[erlang-questions] Strings - deprecated functions

Fri Nov 24 16:50:20 CET 2017

On 11/24, zxq9 wrote:
>On 2017年11月24日 金曜日 08:13:49 Eric des Courtis wrote:
>On reflection, I actually think the new string functions should have
>been rolled into a "utf8" module. Or something. And the "strings" module
>could either have had implementation adjustments that use the utf8
>utilities underneath or been left alone to deal with latin1 (but either
>way be amply documented).
>

This would be bad naming; utf8 is but one encoding of Unicode as I'm 
sure you're aware. The current string module should be able to handle 
utf8, utf16, utf32, *and* lists of codepoints (chardata()).

'strings' is sadly the most appropriate name for this module, and for 
the first time it also has the ability to really handle *anything* we 
consider to be a string: lists, binaries, and mixes of both.

The problem was really that the old 'string' module was not super great 
at being a 'string' module. It would have been better named as 'cstring' 
or something.

Maybe it could have been 'str' instead, who knows. Then we'd get cool 
conference talks saying how shitty and confusing the stdlib is because
you don't know whether to use string or str in your code!

Please let's not get inspired by 'mysql_real_escape_string', which had 
to be implemented because 'mysql_escape_string' was not good enough but 
people kept relying on it. It's a laughing stock and even a security 
problem for everyone in that case.

>I'm the heaviest unicode string dealing guy I know. I'm SUPER happy that
>the idea of "string" has been advanced (finally!) to mean "unicode strings".
>But breakage is a thing, and Lloyd and Joe have a point.
>

I think we have to consider a thing, as someone else has mentioned: old 
code is not broken. Old code keeps running. Old code is fine. It has a 
new compiler warning.

Old code could be wrong, because it may be getting unicode data and 
mangling it instead of doing the right thing. Old code could not even 
detect that. Old code was getting passed by everyone in the world. Old 
code can't even work safely on Erlang modules or the content of your 
.app file anymore because that content is now UTF-8.

We can't know. For all we care, old code is getting to break because the 
world is passing it by and it's not keeping up.
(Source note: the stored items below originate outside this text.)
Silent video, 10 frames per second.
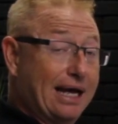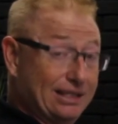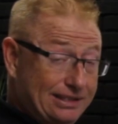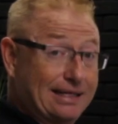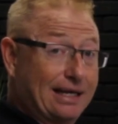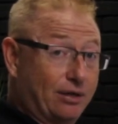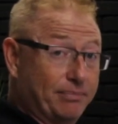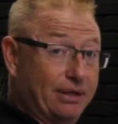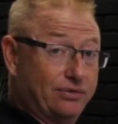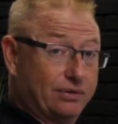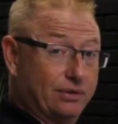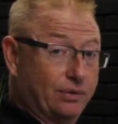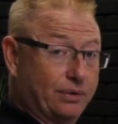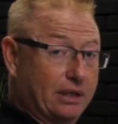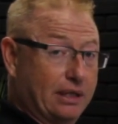at settlement.
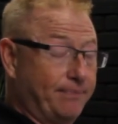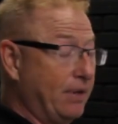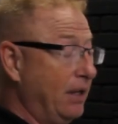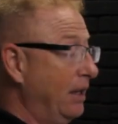Okay?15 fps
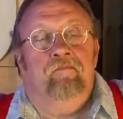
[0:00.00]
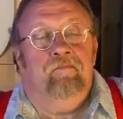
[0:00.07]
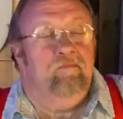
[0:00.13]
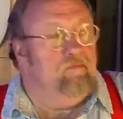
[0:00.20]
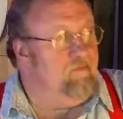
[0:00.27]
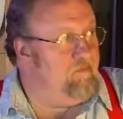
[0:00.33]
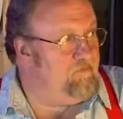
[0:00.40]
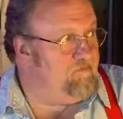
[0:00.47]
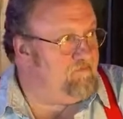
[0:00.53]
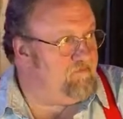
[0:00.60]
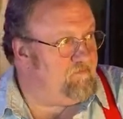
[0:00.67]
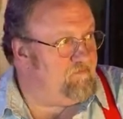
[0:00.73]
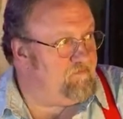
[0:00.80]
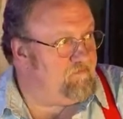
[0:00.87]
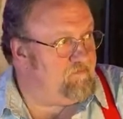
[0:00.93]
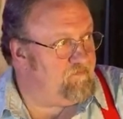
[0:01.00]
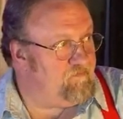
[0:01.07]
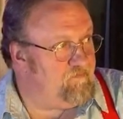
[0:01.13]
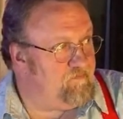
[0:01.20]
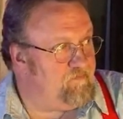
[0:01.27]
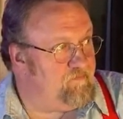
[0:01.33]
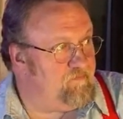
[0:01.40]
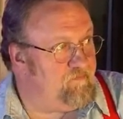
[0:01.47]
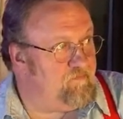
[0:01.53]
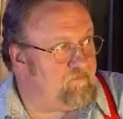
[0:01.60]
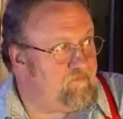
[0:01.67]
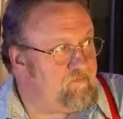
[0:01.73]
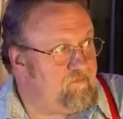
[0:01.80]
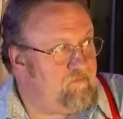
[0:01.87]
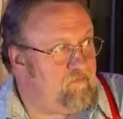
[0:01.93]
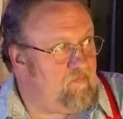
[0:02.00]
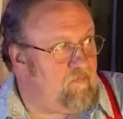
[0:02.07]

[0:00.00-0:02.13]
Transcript: Uh, she says, I play the fiddle by ear.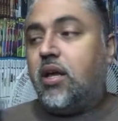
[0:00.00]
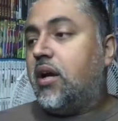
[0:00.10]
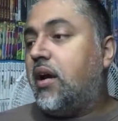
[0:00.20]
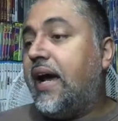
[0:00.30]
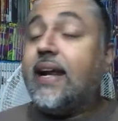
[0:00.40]

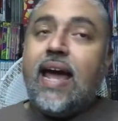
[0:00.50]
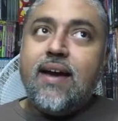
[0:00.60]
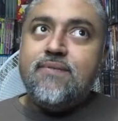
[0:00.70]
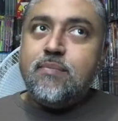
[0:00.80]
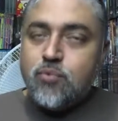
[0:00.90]
And I
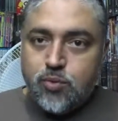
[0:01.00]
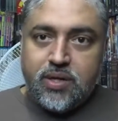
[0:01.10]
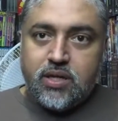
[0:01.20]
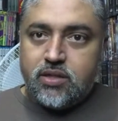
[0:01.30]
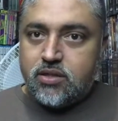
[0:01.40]
have the
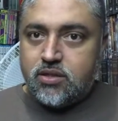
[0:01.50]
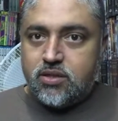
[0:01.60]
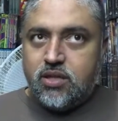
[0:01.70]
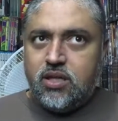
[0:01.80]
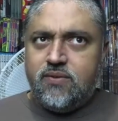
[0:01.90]
movie,
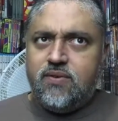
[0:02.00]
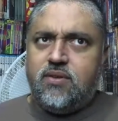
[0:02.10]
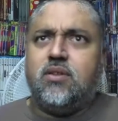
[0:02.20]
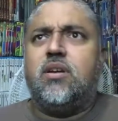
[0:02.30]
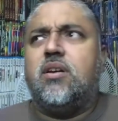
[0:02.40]

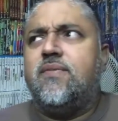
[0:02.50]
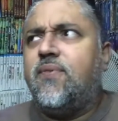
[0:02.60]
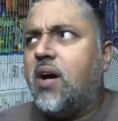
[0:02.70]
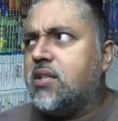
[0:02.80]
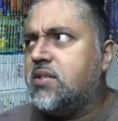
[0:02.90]
the
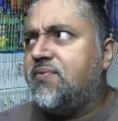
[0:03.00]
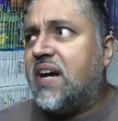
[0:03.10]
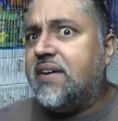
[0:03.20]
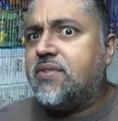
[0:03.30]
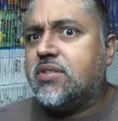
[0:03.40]
Fox
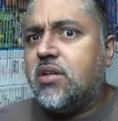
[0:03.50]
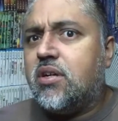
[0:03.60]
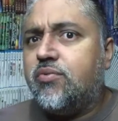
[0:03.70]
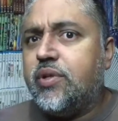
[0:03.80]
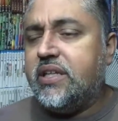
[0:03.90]

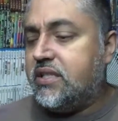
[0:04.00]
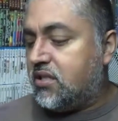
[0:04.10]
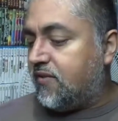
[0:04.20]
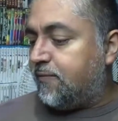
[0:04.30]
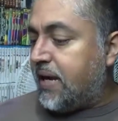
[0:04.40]
5-star release
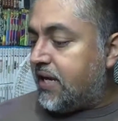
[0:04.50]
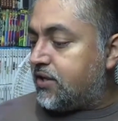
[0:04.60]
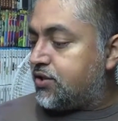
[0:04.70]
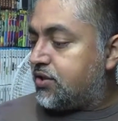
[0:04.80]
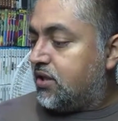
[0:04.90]
of
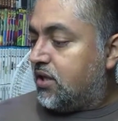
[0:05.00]
MASH.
If old code must remain 
stable in a changing world, old code must be run in its old context: 
maybe stick it into the same old VM, or vendor it in along with its 
build tools, artifacts, and everything it needs (be careful though, R15 
old code no longer can fetch packages or dependencies safely, since TLS 
from R15 is no longer safe in the real world).

Old code can't necessarily be recompiled onto new tools, because new 
tools have to address a changing world. Sad thing for old code, but if 
you use old tools, maybe it will work.

Maybe one can just copy/paste the string.erl module into cstring.erl, 
change the `-module` attribute, and then do a 'sed' call on their code.  

If old code is expected to work together with the existing API and no 
changes, but that the API is no longer right for the current world, 
maybe old code should freeze its dependencies and environment.

In any case, current code is not yet old code. It's being told that 
eventually it will be old code. In the meanwhile, people who need to 
worry are those who need to support more than one version at once. Those 
people feel some pain for sure. The other people to suffer are those on 
a tight budget with humongous codebase whose life may be to keep 
maintaining changing code all the time because there's so much code they 
can hardly keep up with all the changes.

So uh, what are you gonna promise in terms of breaking? It sounds like 
the best policy is to pick a value of what you promise in terms of 
backwards compatibility, and the OTP team has a very clear policy there.  
Two major versions at least.

The risk of never changing nor breaking a thing forever is that old code 
can prevent new code from being written if old code is so bad that new 
code can't make sense.  Then you have nothing but old code. You've 
accrued enough technical debt that nobody who hasn't grown with the 
system can now understand it. Then your old code for your old system is 
only possible to be used and maintain by old programmers, because the 
new programmers have gone somewhere else.